→ Required action: Line count for "frames": report how many lines in this material hold that string, with the number alone as the answer.

____

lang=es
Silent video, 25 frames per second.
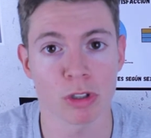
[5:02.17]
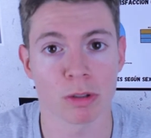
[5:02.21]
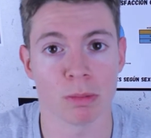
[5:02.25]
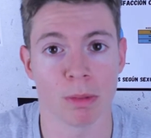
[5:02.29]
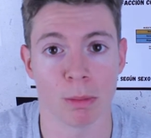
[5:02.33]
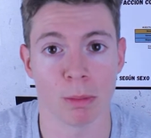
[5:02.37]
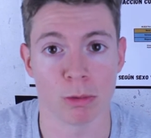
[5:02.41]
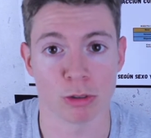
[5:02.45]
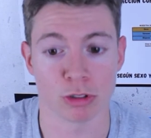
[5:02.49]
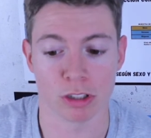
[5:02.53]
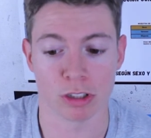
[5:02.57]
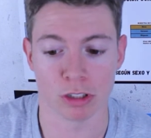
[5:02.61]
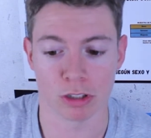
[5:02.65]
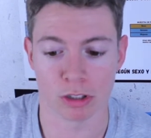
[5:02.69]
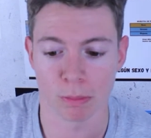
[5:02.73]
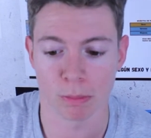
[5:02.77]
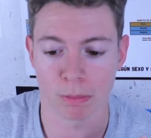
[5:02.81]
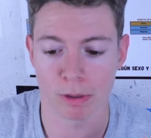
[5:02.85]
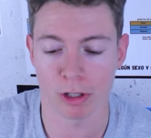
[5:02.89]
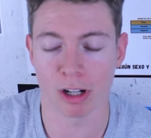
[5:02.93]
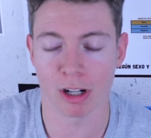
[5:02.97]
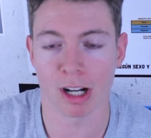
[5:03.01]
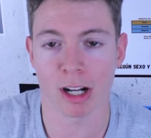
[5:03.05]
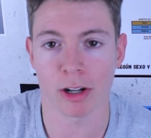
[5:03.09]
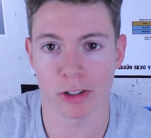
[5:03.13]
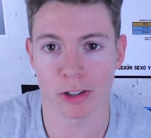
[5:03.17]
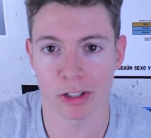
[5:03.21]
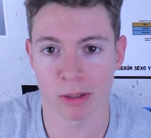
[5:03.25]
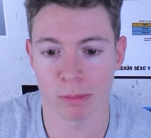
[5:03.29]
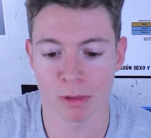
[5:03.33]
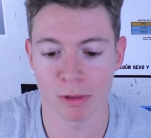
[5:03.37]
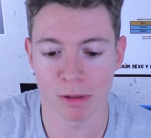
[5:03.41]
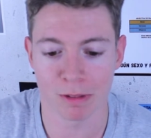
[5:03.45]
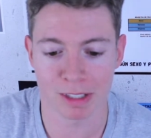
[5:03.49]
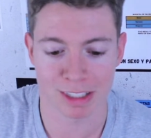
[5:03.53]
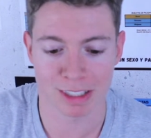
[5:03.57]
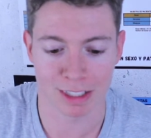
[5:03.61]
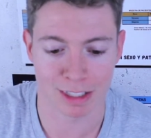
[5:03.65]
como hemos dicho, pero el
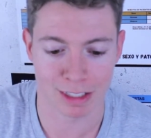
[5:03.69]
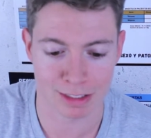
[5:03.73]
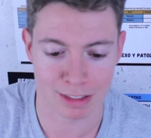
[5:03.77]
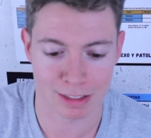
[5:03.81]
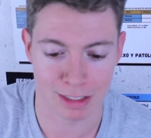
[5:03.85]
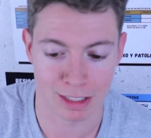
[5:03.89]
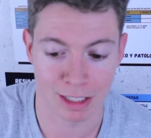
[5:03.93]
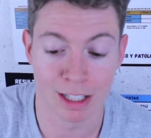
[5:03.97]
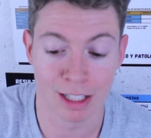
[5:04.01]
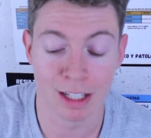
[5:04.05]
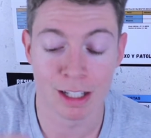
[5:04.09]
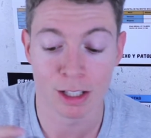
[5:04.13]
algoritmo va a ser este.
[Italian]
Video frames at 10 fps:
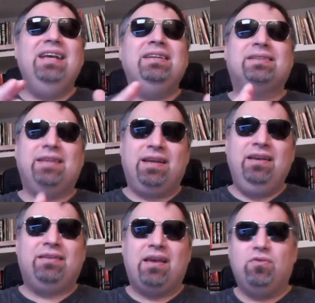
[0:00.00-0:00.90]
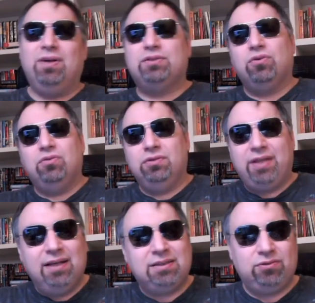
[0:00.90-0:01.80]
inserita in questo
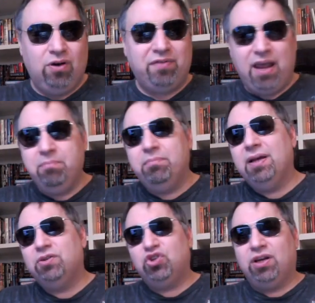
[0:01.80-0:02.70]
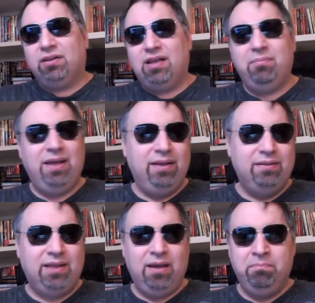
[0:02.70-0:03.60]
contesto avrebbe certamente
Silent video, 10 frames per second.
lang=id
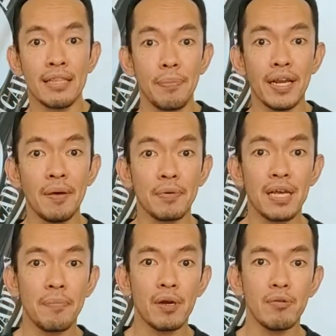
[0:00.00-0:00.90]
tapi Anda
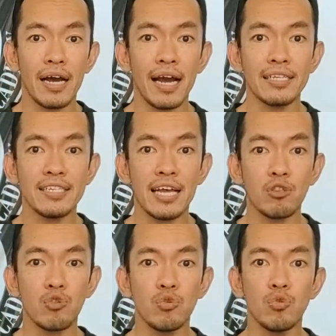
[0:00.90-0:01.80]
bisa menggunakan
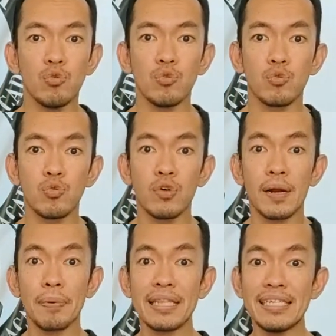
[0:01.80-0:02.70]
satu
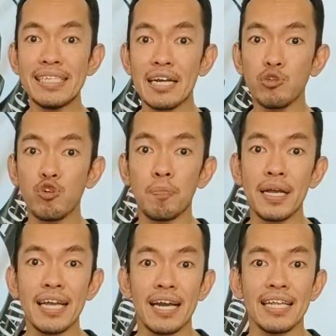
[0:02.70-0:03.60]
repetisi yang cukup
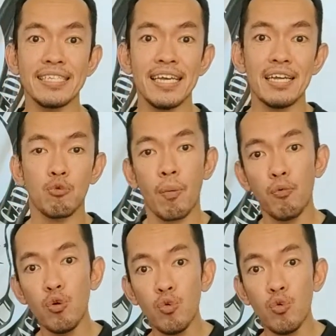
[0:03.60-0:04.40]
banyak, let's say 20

____

→ Answer section: 3